What are the tax benefits to owners and employees?
When setting up an ESOP in Canada it is important to know there are no federal laws that govern ESOPs specifically. ESOPs are set up following securities legislation and The Income Tax Act of Canada. However, a major consideration to designing a plan is the tax treatment to employee shareholders. Plans can be designed so that employees of a Canadian Controlled Private Corporation (CCPC) who become shareholders would not be subject to tax when getting the shares and can access capital gains tax treatment when the shares are sold (50% of the gain is taken into income and taxed at an individual’s marginal tax rate, the rest is not taxed). They would potentially also be able to access the Lifetime Capital Gains Exemption or LCGE, which is over $900,000 in 2022. This would mean all gains made on sale would be tax free.

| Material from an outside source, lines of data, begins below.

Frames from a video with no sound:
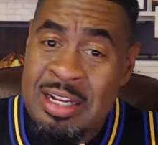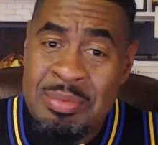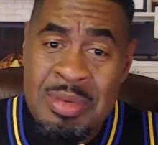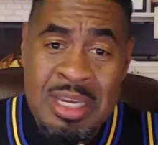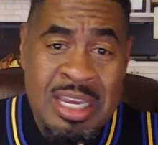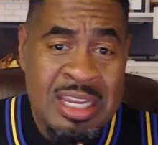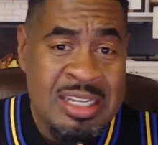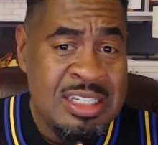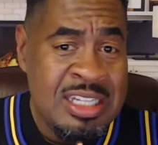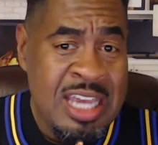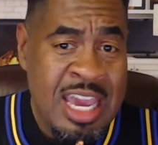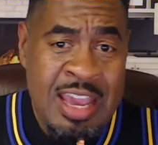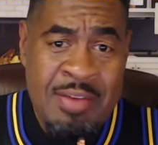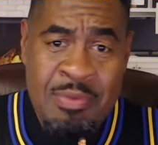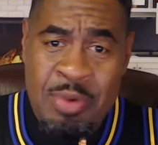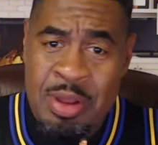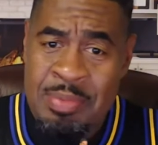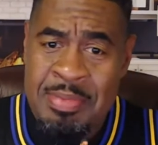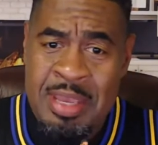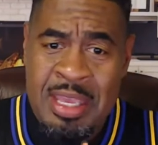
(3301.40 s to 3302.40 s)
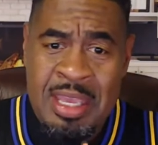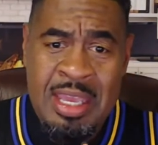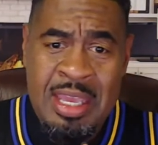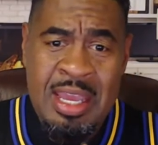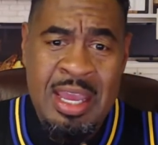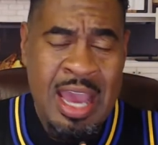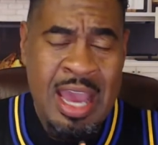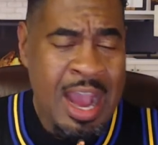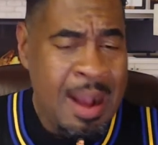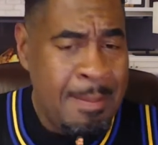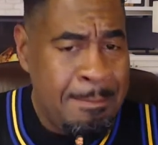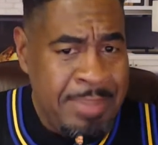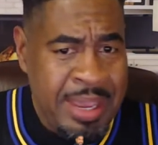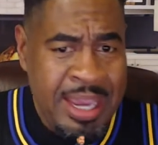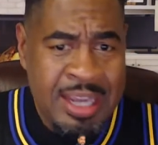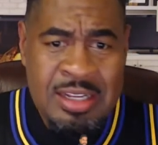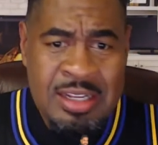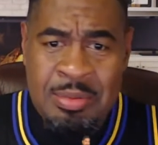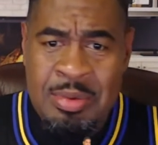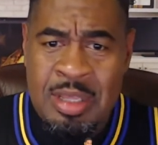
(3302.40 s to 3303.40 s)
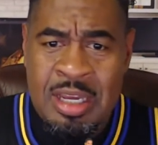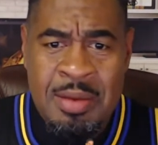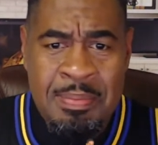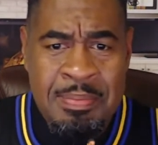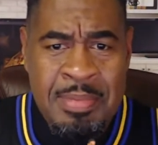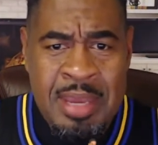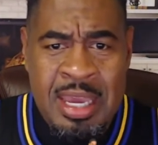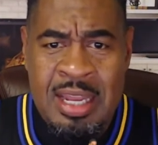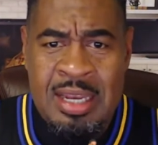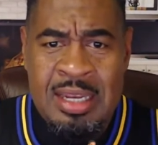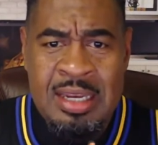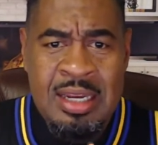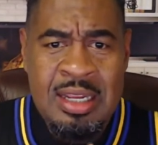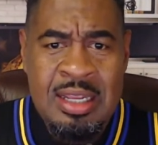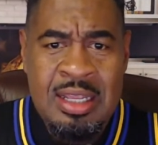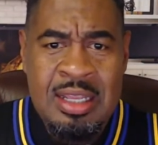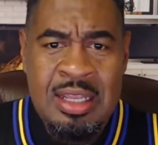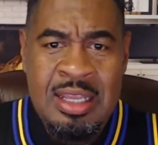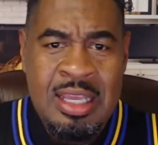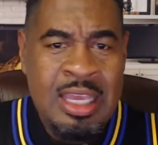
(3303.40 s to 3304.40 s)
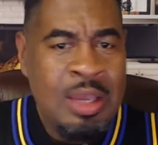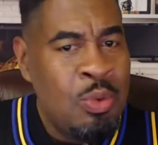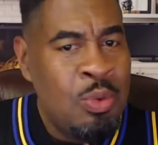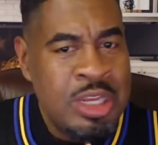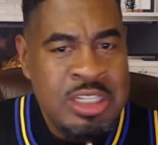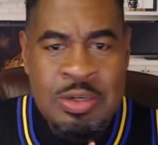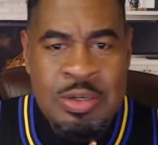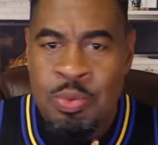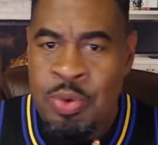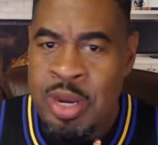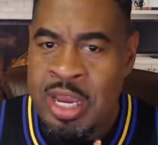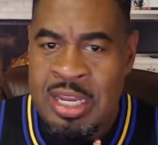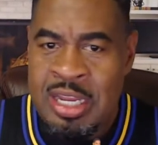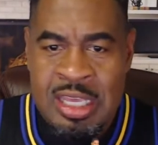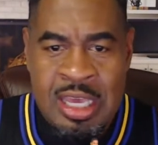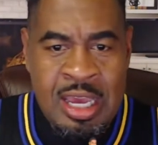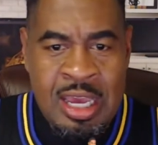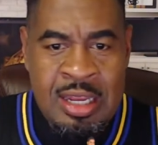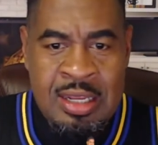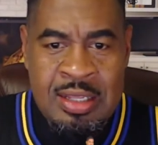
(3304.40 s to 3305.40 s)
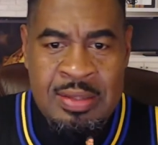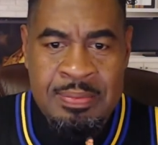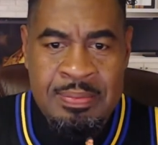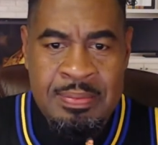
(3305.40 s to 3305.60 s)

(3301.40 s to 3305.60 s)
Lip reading: him to get saved with me. I begged him to commit. He wasn't ready yet.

Does it have to be offered to everyone in the company?
Eligibility can generally be categorized as a broad-based plan or strategic-person plan (a.k.a. key-person plan). The intent of a broad-based plan is to allow the majority of employees to be eligible, however there is a qualifying or waiting period that the employee has to be employed for before becoming eligible. That period can range from 3 months to 5 years, but usually is 1 or 2 years. A strategic person plan is meant only for specified employees or those in a certain position and above. A company with a hierarchical structure may indicate that only those in a manager position, or above are eligible, while smaller companies with less hierarchy, might have the owner identify individuals who they feel contribute most directly to the success of the company. The latter example is less common as it is difficult to communicate eligibility in a fair manner since it is very subject to the owner’s thought process.

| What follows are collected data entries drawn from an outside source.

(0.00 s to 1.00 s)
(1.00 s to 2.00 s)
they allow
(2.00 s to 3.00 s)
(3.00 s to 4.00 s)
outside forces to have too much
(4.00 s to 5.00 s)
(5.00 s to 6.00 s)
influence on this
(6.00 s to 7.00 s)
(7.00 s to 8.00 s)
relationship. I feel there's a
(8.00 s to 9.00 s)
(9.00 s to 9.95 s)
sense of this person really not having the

How do I make sure it is fair?
There are many considerations when it comes to perceived fairness. Generally, they all boil down to one thing; communication. Designing a plan in a participatory way has been shown to lead to greater success (the ESOP achieves its goals). A participatory approach just means that you are not only considering the technical requirements (legal and tax) but also the cultural elements. It is important to think about what questions employees are going to have; how does it benefit them as individuals and what are the risks. Defining all the design parameters, including ones that won’t be in a shareholder’s agreement, like eligibility, share allocation, and purchase methodology, clearly with input from potential participants creates the conditions for a successful launch and sustainable ESOP. Many people are unsure and concerned that employees with more money than others will be able to own more of the company. Having a specific and transparent allocation methodology addresses the issue of fairness because it is easy to communicate, and everyone knows what criteria is considered and to what extent. When designing the plan, companies will usually come up with a formula that includes 1 to 4 criteria, such as tenure, position, salary and/or performance. Many companies prefer to make sure that the number of shares an employee owns is related to level of responsibility and impact they have on success of the company, rather than how much money someone has.
Can it be offered to non-employees such as independent contractors?

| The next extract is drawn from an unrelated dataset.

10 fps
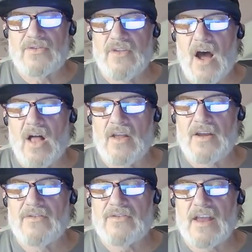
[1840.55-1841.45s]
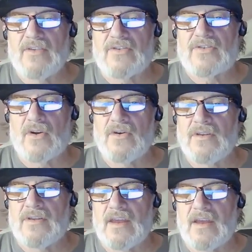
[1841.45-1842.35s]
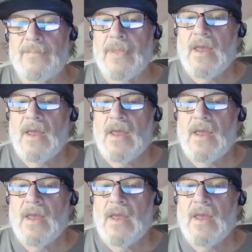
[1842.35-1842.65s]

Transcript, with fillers: knowledge and certainty,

Independent contractors can participate in an ESOP. However, according to securities legislation, there is a rule that non-employees are considered investors and if the company has more than 50 non-employee shareholders, it may need to meet additional requirements such as issuing a financial prospectus. Employees are exempt form this rule. Out of ESOP Builders clients, owners who desired to include independent contractors are in the minority.
How do I get my money out?
Owners typically want their ESOP to achieve multiple goals. One of those goals is often an exit plan. Owners should, but don’t always, think of 3 things when it comes to planning for their exit. How to get their money out, how the company will run without them (or succession planning), and how to maintain their legacy. An exit doesn’t necessarily mean selling 100% of the company. A recent client of ESOP Builders set it up to achieve his exit and sell 50% of the company (his shares) in 10 years. When one of the goals is to exit, the owner should define their timeframe. The most convenient way to get their money out is to sell their shares directly to the employees rather than issuing new shares and diluting the owner’s ownership. Many companies might start off with a five-year time frame and plan to sell 10 to 20 percent in that timeframe, however consideration needs to be given to what employees can realistically acquire. This is why defining the exit timeframe is important and having multiple financing methodologies (cash, payroll deduction, loans, use of bonuses, etc.) can help.